現役字幕翻訳者 田中武人氏のコラム 第七回

[2009-02-05]

 第7回 「ニューヨークが好き」

 何を隠そう、私はニューヨークが好きです。もともと旅行好きで、学生時代に日本の全都道府県を回り、社会人になってからは外国に目を向けました。特にアメリカが好きになったのは、子供のころに父親が在日米軍(当時は「進駐軍」と呼んでいた)の基地に勤めていて、当時はまだ珍しかったリグレーのチューイングガムやm&mのチョコレートを持って帰ったり、たまにオープンゲートのとき遊びに行って、止まっている飛行機や戦車に乗ったりした経験からだと思います。また私が子供のころはゴールデンタイムのテレビ番組はアメリカ製のドラマが席巻していました。『逃亡者』『宇宙家族ロビンソン』『コンバット』など、枚挙に暇がありません。
 さて、25歳のときに初めて海外旅行をするのですが、それは西海岸のサンフランシスコから東海岸のニューヨークまでグレイハウンドバスで横断するという大胆なものでした。1960~70年に流行したアメリカン・ニュー・シネマの中に『真夜中のカーボーイ』という作品があります。アンジェリーナ・ジョリーの父親であるジョン・ヴォイトが演じる主人公ジョー・バックはテキサスでの田舎暮らしに嫌気がさし、バスでニューヨークに向かいます。この映画に感銘を受けた私は、ジョーを真似してバスでニューヨークへ行くことに決めたのです。
 西海岸から1週間かけて横断したアメリカ大陸の印象は、とにかく「だだっ広い」の一言でした。トウモロコシ畑ばかりの景色に飽きて1時間ぐらい居眠りしても、目を覚ますとまだ同じようなトウモロコシ畑の中を走っているのです。そして遂にニューヨーク到着の瞬間が来ました。
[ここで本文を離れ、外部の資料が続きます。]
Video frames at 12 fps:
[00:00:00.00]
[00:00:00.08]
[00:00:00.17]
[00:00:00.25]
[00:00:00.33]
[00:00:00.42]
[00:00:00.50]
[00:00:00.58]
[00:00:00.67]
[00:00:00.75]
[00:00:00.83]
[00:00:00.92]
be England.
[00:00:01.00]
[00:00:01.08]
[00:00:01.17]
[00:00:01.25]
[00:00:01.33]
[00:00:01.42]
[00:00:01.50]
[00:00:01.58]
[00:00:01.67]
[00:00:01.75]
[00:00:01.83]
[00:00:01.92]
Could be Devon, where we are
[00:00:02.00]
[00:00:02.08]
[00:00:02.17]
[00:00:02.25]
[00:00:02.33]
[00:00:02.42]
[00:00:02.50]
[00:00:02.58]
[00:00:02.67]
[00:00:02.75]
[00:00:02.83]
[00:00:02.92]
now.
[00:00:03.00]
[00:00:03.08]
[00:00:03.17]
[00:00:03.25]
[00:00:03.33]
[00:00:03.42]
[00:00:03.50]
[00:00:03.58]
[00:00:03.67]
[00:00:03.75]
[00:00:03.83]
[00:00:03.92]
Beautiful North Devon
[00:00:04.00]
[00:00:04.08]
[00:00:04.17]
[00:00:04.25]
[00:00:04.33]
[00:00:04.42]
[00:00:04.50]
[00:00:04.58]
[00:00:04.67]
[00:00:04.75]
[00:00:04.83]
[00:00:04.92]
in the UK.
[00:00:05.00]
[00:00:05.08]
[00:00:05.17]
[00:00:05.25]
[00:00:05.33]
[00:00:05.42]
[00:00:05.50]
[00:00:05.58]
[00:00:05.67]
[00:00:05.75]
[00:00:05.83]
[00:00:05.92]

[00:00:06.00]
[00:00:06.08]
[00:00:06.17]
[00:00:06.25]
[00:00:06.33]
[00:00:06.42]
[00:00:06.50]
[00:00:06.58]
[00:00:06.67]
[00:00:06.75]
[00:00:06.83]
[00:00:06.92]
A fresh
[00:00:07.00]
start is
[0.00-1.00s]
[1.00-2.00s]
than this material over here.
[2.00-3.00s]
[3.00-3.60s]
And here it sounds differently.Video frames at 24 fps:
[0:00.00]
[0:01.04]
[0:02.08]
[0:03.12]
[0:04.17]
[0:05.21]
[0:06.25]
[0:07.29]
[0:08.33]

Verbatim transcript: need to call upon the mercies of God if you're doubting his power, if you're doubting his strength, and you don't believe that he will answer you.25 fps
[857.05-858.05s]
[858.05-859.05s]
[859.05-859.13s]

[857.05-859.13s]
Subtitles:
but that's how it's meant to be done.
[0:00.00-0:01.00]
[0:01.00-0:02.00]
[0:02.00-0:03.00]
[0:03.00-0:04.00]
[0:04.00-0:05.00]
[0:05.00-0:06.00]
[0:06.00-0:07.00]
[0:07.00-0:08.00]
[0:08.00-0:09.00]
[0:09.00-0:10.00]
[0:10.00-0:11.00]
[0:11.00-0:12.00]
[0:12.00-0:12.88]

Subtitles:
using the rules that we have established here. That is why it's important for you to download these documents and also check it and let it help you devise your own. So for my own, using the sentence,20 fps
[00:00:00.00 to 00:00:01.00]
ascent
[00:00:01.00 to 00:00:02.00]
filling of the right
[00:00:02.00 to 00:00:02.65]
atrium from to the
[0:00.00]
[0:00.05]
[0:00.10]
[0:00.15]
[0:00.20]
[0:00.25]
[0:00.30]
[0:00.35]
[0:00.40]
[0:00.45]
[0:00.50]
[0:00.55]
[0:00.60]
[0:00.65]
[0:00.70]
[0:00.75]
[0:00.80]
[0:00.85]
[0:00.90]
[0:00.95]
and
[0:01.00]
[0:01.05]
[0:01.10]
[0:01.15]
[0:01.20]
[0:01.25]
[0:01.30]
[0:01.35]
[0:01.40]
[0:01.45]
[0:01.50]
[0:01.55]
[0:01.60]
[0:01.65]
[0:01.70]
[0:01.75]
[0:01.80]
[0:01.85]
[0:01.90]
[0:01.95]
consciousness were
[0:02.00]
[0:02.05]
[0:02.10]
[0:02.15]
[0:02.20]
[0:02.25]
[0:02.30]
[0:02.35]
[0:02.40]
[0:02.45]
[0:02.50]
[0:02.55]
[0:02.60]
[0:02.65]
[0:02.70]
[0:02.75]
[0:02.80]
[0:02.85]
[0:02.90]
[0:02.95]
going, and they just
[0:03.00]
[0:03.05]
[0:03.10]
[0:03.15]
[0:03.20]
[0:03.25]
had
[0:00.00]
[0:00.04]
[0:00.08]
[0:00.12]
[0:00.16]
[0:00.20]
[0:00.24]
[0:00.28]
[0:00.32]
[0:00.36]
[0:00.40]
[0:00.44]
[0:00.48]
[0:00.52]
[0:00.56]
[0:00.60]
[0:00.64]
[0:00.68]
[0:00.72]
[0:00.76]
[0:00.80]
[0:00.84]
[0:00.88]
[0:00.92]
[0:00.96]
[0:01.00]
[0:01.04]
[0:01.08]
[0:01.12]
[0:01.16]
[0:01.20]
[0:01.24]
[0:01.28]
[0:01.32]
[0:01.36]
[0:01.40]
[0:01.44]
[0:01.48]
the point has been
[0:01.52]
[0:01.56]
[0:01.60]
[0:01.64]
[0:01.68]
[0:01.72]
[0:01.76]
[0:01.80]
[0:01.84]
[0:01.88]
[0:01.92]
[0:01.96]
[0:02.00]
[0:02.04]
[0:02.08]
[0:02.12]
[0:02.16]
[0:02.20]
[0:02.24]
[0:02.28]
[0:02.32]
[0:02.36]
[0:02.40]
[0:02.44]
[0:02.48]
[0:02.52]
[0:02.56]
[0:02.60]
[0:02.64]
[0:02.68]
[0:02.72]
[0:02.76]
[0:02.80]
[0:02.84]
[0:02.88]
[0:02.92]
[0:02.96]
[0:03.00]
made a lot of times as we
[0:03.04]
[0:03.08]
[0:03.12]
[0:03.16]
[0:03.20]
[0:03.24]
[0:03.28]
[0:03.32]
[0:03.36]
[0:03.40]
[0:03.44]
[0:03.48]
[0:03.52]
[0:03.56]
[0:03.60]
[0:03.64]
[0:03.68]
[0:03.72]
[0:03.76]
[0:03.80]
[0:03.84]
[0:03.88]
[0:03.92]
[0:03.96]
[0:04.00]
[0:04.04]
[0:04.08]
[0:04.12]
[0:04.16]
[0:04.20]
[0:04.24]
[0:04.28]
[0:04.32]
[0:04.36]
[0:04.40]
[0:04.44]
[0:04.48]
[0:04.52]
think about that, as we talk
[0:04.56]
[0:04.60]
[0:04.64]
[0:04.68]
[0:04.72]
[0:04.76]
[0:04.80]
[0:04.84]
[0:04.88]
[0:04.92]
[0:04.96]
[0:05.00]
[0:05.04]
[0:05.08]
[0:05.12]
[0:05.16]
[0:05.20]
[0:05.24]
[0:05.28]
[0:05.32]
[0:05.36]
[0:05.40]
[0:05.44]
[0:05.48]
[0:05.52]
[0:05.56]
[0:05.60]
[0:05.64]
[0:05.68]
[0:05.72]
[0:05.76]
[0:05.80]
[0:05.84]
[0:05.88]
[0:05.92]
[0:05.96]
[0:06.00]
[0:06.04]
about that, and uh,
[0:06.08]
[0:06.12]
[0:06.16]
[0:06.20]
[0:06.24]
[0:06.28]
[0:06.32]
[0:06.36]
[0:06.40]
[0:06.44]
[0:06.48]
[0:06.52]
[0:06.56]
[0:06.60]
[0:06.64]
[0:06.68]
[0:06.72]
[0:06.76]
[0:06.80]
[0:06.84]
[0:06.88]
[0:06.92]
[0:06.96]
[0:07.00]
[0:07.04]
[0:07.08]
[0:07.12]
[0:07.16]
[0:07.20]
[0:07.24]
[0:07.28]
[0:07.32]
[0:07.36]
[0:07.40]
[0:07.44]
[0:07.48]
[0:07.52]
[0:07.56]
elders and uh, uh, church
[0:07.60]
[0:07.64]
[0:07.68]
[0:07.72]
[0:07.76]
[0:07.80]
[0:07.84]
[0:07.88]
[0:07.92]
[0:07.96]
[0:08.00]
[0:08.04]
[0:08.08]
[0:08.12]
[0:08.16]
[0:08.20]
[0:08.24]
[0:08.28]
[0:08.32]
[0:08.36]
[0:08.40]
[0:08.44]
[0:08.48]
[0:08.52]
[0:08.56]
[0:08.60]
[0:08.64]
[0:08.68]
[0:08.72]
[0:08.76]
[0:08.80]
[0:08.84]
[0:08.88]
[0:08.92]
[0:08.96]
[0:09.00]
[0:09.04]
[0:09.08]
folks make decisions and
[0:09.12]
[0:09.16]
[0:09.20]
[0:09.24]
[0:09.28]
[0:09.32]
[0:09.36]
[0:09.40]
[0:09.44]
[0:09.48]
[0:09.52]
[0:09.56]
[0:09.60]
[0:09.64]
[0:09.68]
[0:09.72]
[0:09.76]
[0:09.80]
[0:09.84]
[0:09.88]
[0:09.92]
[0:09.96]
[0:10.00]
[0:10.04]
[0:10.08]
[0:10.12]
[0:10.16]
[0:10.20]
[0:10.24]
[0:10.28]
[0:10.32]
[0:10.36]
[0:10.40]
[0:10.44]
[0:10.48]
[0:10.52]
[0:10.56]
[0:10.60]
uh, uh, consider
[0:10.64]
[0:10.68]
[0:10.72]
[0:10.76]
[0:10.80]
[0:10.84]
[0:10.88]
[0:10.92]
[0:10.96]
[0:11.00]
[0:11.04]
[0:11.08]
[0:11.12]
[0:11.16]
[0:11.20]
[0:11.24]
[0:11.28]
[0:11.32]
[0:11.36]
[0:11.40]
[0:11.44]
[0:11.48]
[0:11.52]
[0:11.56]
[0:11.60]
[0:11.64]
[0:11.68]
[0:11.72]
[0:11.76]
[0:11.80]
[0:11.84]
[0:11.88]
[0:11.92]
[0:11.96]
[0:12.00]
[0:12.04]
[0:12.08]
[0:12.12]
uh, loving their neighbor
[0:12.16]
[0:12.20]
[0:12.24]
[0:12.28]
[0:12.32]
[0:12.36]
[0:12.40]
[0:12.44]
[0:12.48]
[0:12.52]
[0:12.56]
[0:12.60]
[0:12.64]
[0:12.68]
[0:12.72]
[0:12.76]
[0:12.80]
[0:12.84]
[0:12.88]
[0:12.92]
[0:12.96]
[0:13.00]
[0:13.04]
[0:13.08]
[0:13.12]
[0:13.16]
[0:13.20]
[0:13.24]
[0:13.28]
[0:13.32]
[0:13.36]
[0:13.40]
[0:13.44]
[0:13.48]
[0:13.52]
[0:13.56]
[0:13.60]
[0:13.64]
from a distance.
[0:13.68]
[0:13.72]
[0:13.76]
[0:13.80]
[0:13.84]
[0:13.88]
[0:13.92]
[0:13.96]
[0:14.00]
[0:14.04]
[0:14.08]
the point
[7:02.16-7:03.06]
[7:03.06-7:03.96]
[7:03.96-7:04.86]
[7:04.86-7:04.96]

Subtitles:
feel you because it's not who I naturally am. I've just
ニュージャージーの森を抜けていきなり視界が広がり、まだ明け切らぬ暗闇の中に摩天楼の輝きを見たときの感動は一生忘れないでしょう。
 このときを含め、都合3度ニューヨークを訪れました。ニューヨークはいくら歩いても退屈しない町で、実に多彩な人間が生活し、いろんな種類の店があります。また様々な映画のロケ地にもなっています。セントラル・パークなら『マラソンマン』、タイムズ・スクエアなら『ニューヨーク・ニューヨーク』、バッテリー・パークなら『アフター・アワーズ』、エンパイア・ステート・ビルなら『めぐり逢えたら』…。いろいろな映画のシーンが思い浮かびます。私が特に好きなのはエンパイア・ステート・ビルからの眺めです。マンハッタンのど真ん中に位置するこのビルに昇ると、周囲360度、遥か彼方まで見渡せます。また、昼、夕方、夜で景色が異なるのも魅力です。「ミスター・ニューヨーク」とも呼ばれる映画作家ウディ・アレンは「ニューヨークは白黒が似合う」と言い、名作『マンハッタン』をモノクロで撮りました。確かに原色よりセピア色が似合う町です。
 好き嫌いは分かれるでしょうが、好きな人にとってニューヨークは何度行っても、どれだけ長くいても飽きることのない町です。まだ行っていない人はぜひ一度訪れてください。私もまた行きたくなりました。